Reproduce every entry below exactly, minus the pictures.

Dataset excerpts
»»

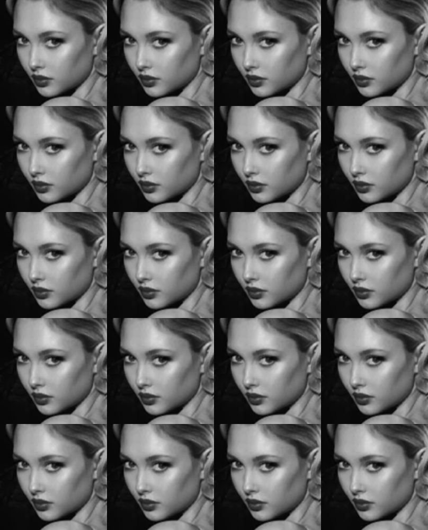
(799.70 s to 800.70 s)

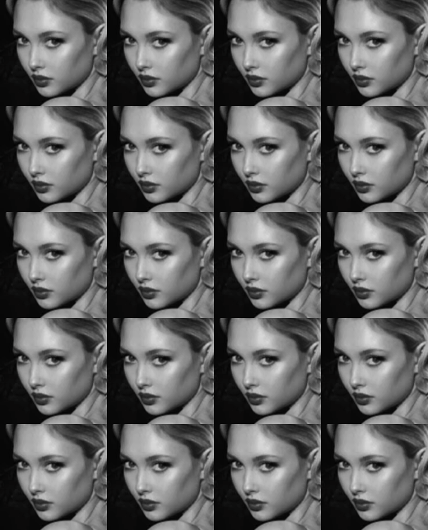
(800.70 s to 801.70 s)

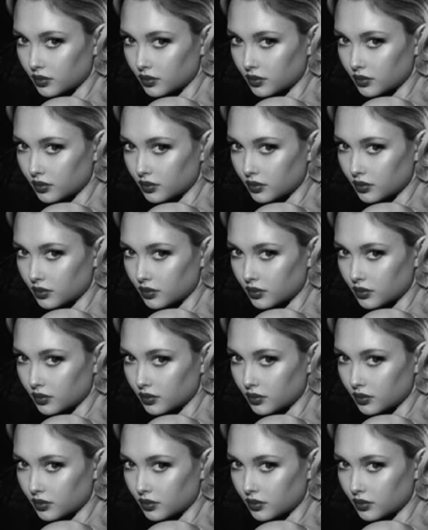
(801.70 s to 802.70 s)

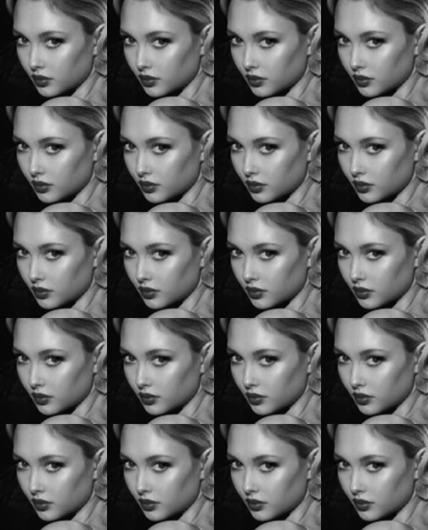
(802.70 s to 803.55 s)
The face doesn't move, so there is nothing to read.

««

Written answer
(799.70 s to 800.70 s)

(800.70 s to 801.70 s)

(801.70 s to 802.70 s)

(802.70 s to 803.55 s)
The face doesn't move, so there is nothing to read.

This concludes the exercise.